Mercy bore all this in a sort of dumb bewilderment for a few days. All Stephen’s love and sympathy did not help her. He was unutterably tender and sympathizing now that poor old Mrs. Carr was fairly out of his way. It surprised even himself to see what a sort of respectful affection he felt for her in her grave. Any misgiving that this new quiet and undisturbed possession of Mercy might not continue did not cross his mind; and when Mercy said to him suddenly, one evening about ten days after her mother’s death, “Stephen, I must go away, I can’t live in this house another week,” it was almost as sudden a shock to him as if he had gone in and found her dead.
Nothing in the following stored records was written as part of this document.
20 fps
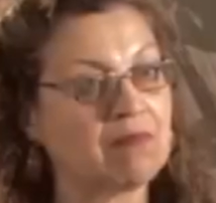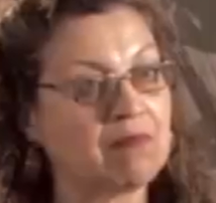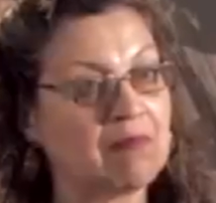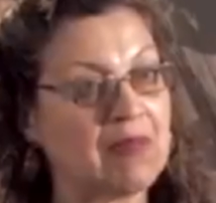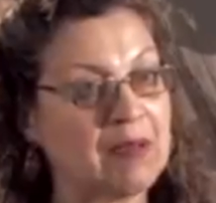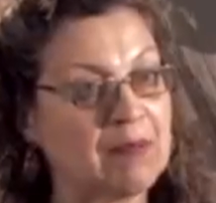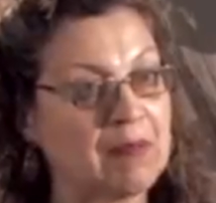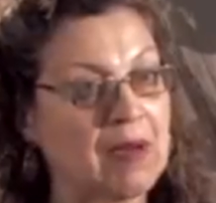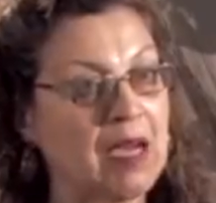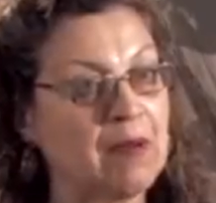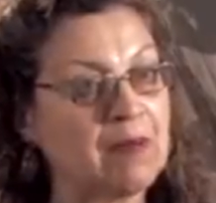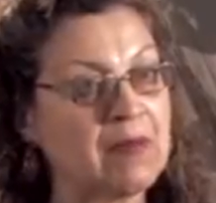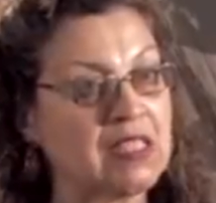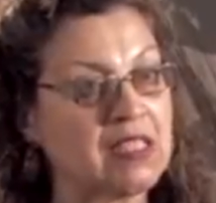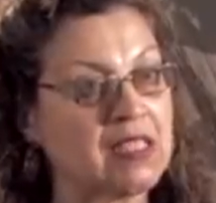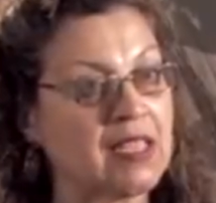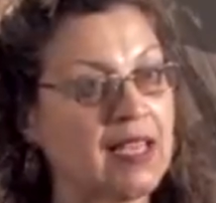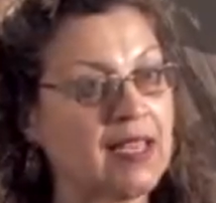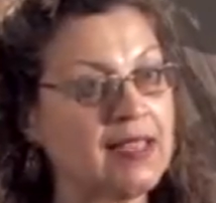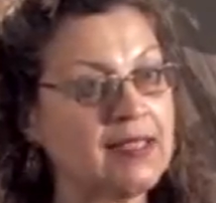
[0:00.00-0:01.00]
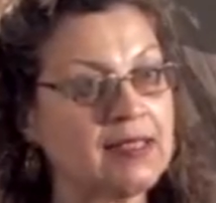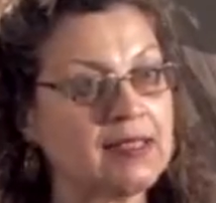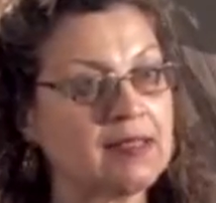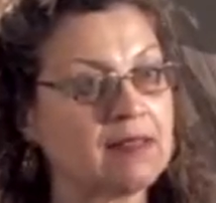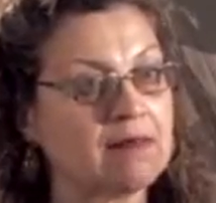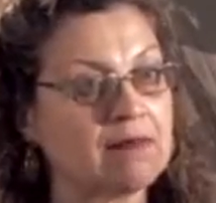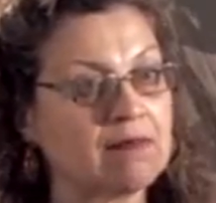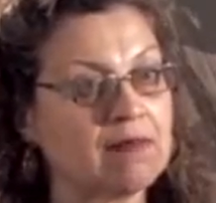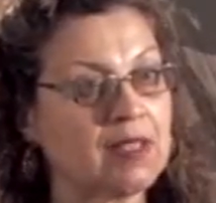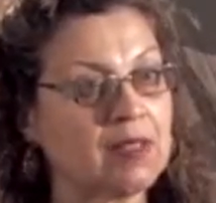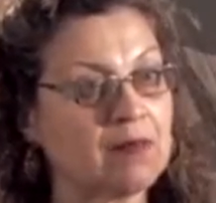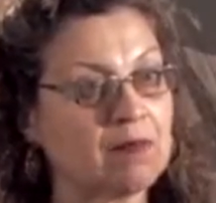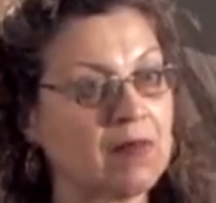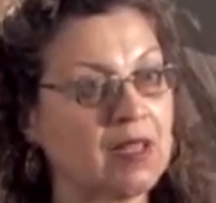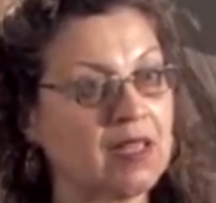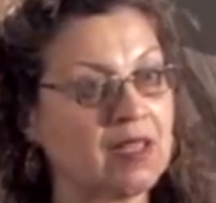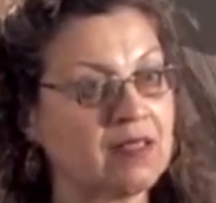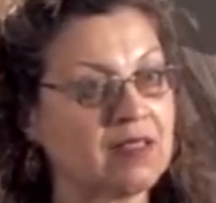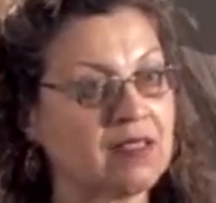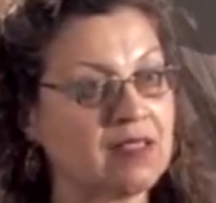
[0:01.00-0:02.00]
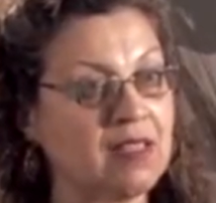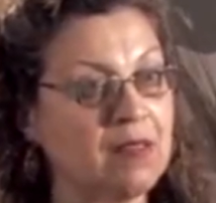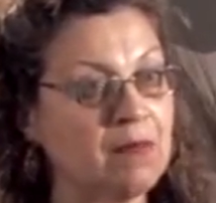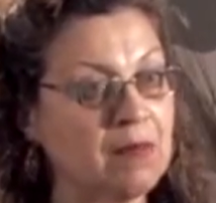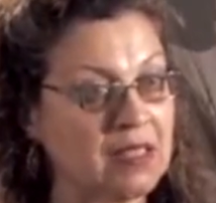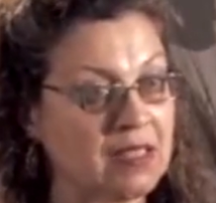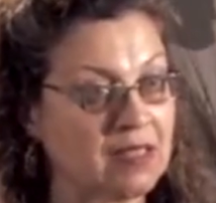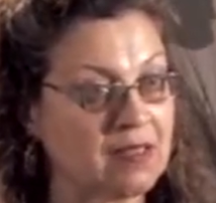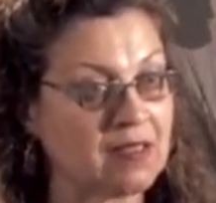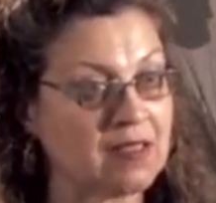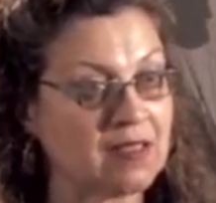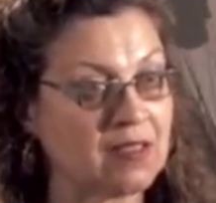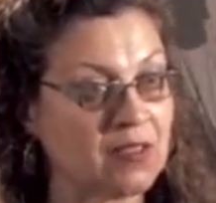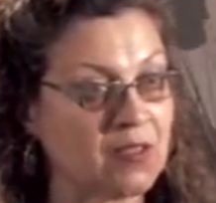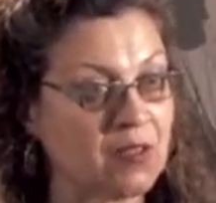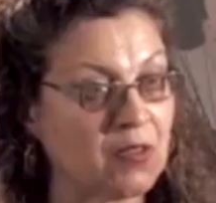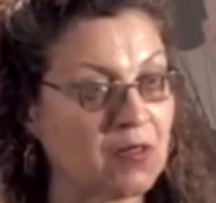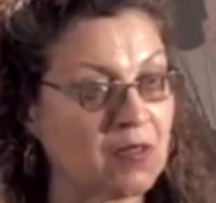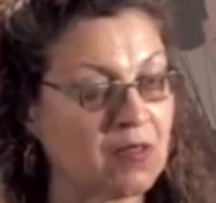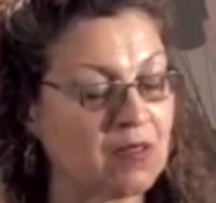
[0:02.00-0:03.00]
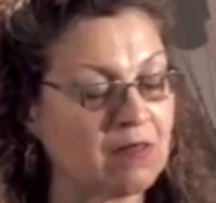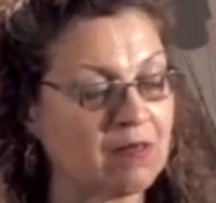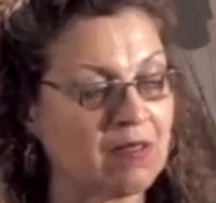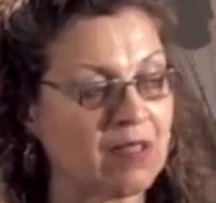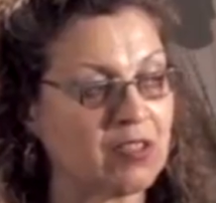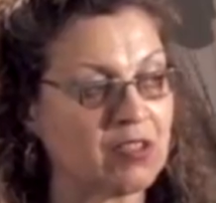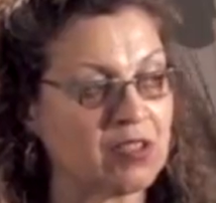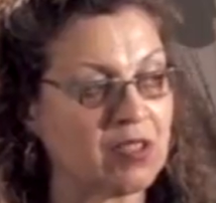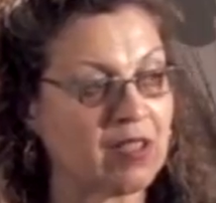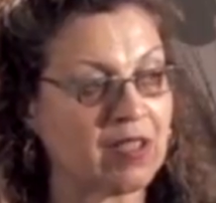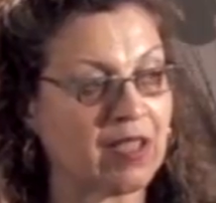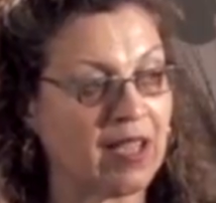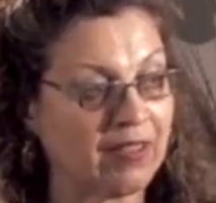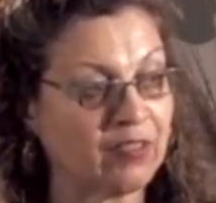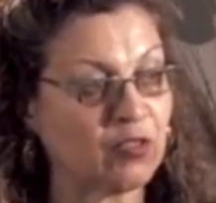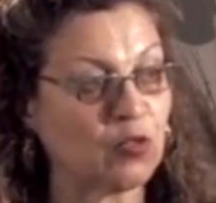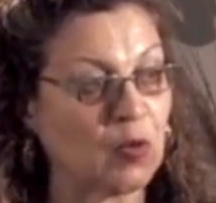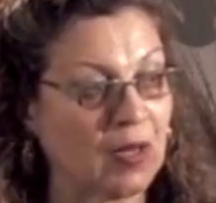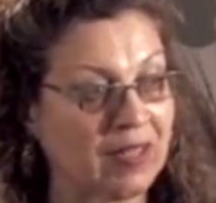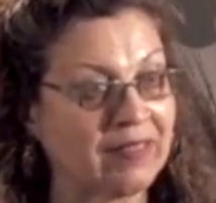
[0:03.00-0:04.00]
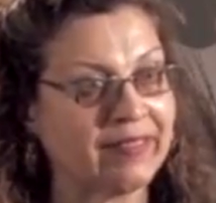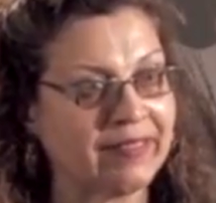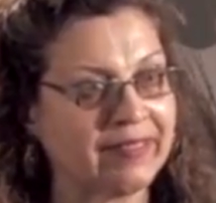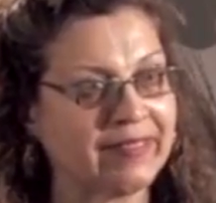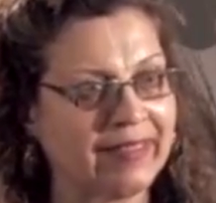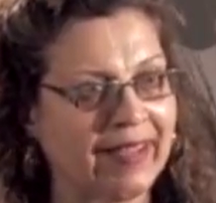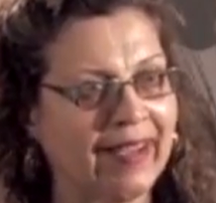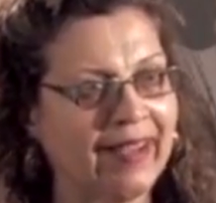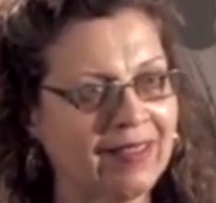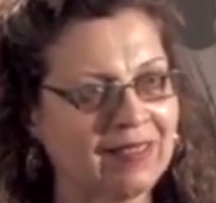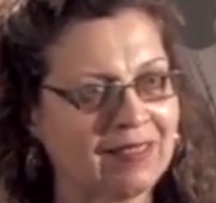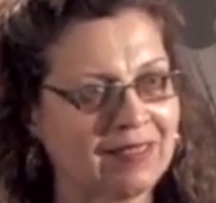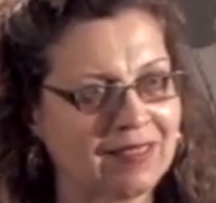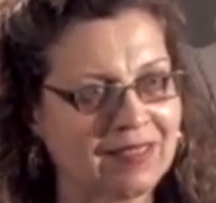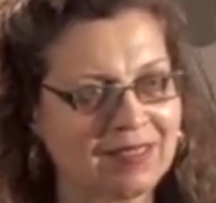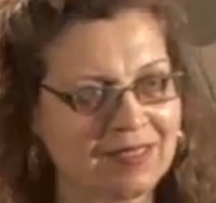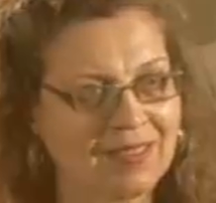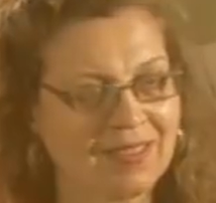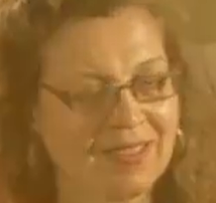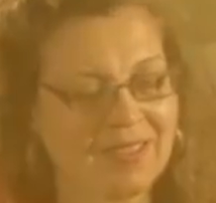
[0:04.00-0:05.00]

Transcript: my mom and dad and, and my siblings, you know. I, I, I had to understand.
“Go away! Leave me!” he gasped, rather than said. “Mercy, you can’t mean it!” and the distress in his face smote Mercy bitterly. But she persisted. “Yes, I do mean it,” she said. “You must not ask me to stay. I should lose my senses or fall ill. You can’t think how terrible it is to me to be all alone in these rooms. Perhaps in new rooms I should not feel it so much. I have always looked forward to being left alone at some time, and have thought I would still have my home; but I did not think it could feel like this. I simply cannot bear it,—at any rate, not till I am stronger. And besides, Stephen,” and Mercy’s face flushed red, “there is another thing you have not thought of: it would never do for me to live here alone in this house with you, as we have been living. You couldn’t come to see me so much now mother is not here.”
Poor Mrs. Carr! avenged at last, by Stephen’s own heart. How gladly would he have called her to life now! Mercy’s words carried instantaneous conviction to his mind. It was strange he had never thought of this before; but he had not. He groaned aloud.
“O Mercy! O Mercy!” he exclaimed, “I never once thought of that, we have been living so so long. You are right: you cannot stay here. Oh, what shall I do without you, my darling, my darling?”
“I do not think you can ever be so lonely as I,” said Mercy; “for you have still your work left you to do. If I had any human being to need me, I could bear being separated from you.”